Missional Small Groups (& why Scott Boren is my hero!)

First, let me say Scott Boren is the hero of the day for me today! Below, I list the reasons why:
  1. With a name like Scott, he's gotta be good (shamelessly stole this slogan from Smucker's...fyi)
  2. He has a forthcoming book titled Missional Small Groups (see link on Amazon).
  3. He serves at a church in Minnesota, trying to create missional communities.
  4. His article in "Missional Small Groups," a training manual published by small groups.com helped me put the frustration of the past few years into words more clearly than ever before.  I used his words as part of my introduction to the literature review I am working on for a research project (see below)
Here is the first paragraph of my lit review: (It might sound boring, but it is worth the read to understand my perspective on small groups.  Also, it is a rough and unedited free-write.)
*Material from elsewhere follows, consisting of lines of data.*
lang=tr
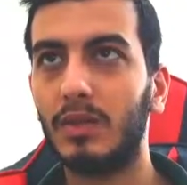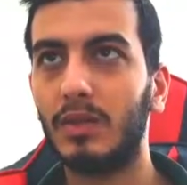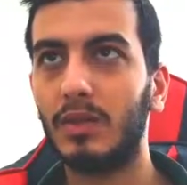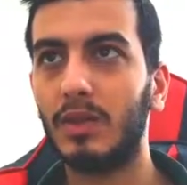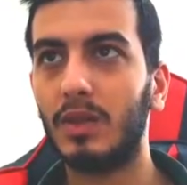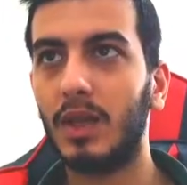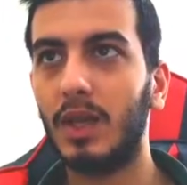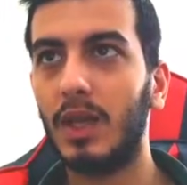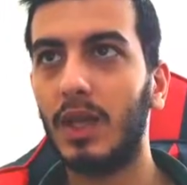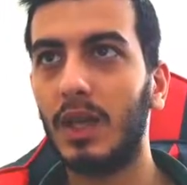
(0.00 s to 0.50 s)

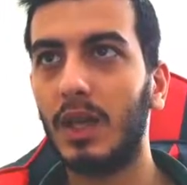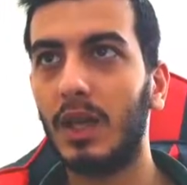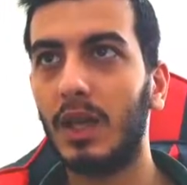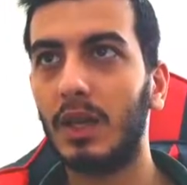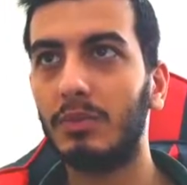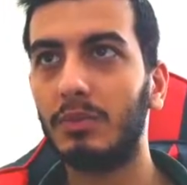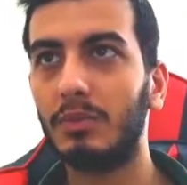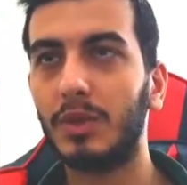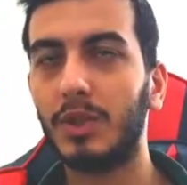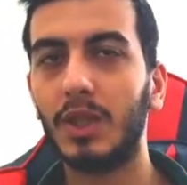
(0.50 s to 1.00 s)
50k
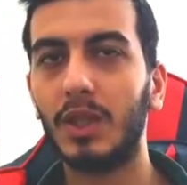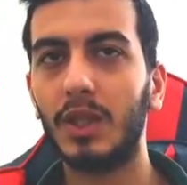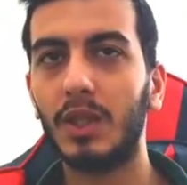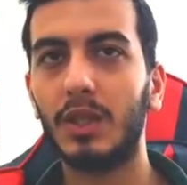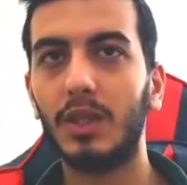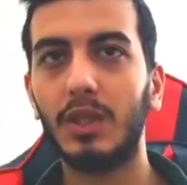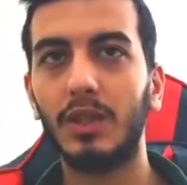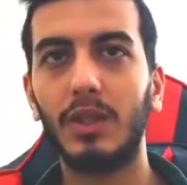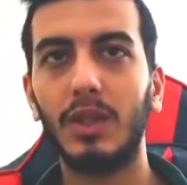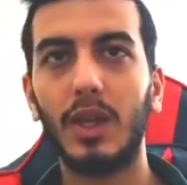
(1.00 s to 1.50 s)
60k
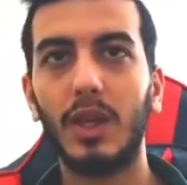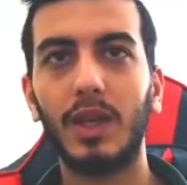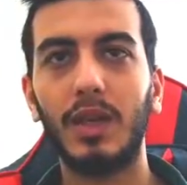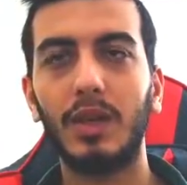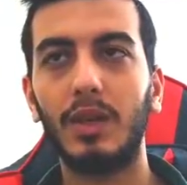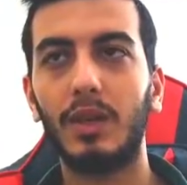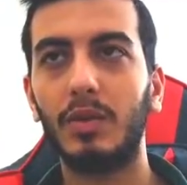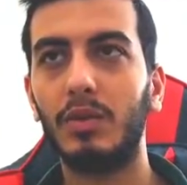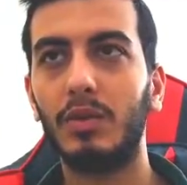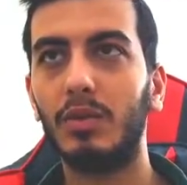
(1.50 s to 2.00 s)
için
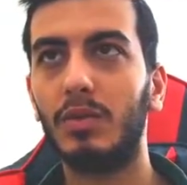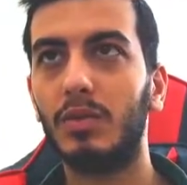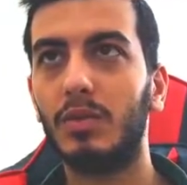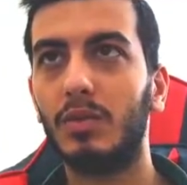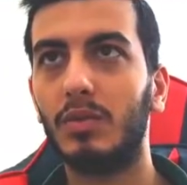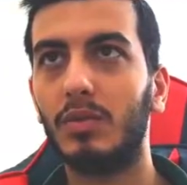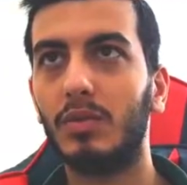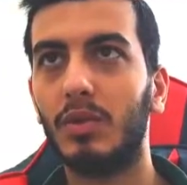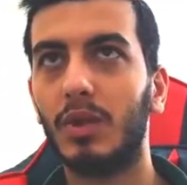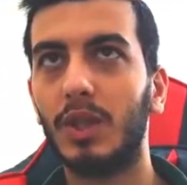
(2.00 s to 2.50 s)
yani
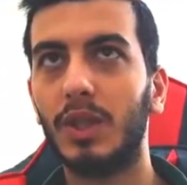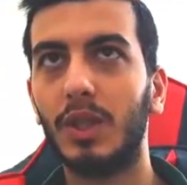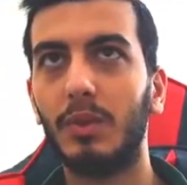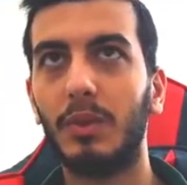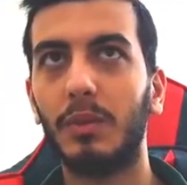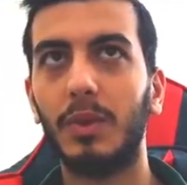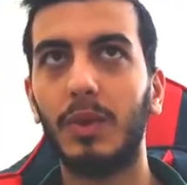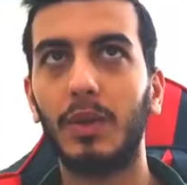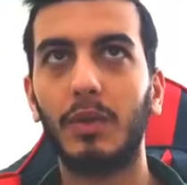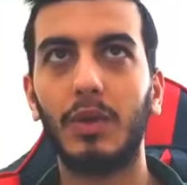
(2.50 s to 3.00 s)

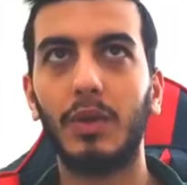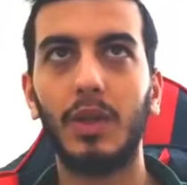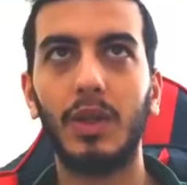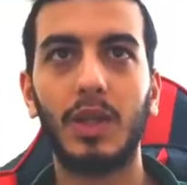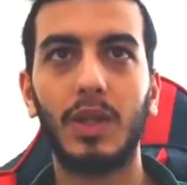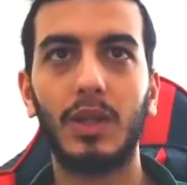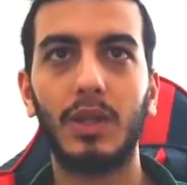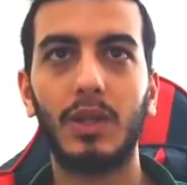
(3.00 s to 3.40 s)
uğraşamam ben o kadar.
Small groups, as an expression of Christian community, have gone through multiple major shifts in the last century.  As Donahue (2007, p. 17) summarizes, the major emphasis on community in recent history began in the parachurch groups of the 1950s through the 1970s, took hold in the church in the 80s and 90s through movements such as the meta-church model and cell churches, and is now evidence in the form of the increasing movement of many churches to combine emphases on community with emphases on mission.  Scott Boren (2007) identifies the root problem causing churches to shift from the small group programs of the 80s and 90s to the missional focus growing in popularity today.  He writes, “In short, good old American pragmatism [has] turned small groups into a modernistic program that leaders could control and produce growth” (p. 10).  Many bought into the “set of small-group myths” to find the programs built “resulted in growth but little radical transformation [sic] (p. 10).  Hirsch (2007, p. 04) calls the small groups in the modernistic programs identified by Boren, “prop-ups to the ‘real-deal,’ weekend-based church.”  Instead of using small groups as a program to cause church growth, Bible knowledge, and connection, these authors, among many others, argue the small group ought to be seen as the church itself, the community of God called to participate in the mission dei.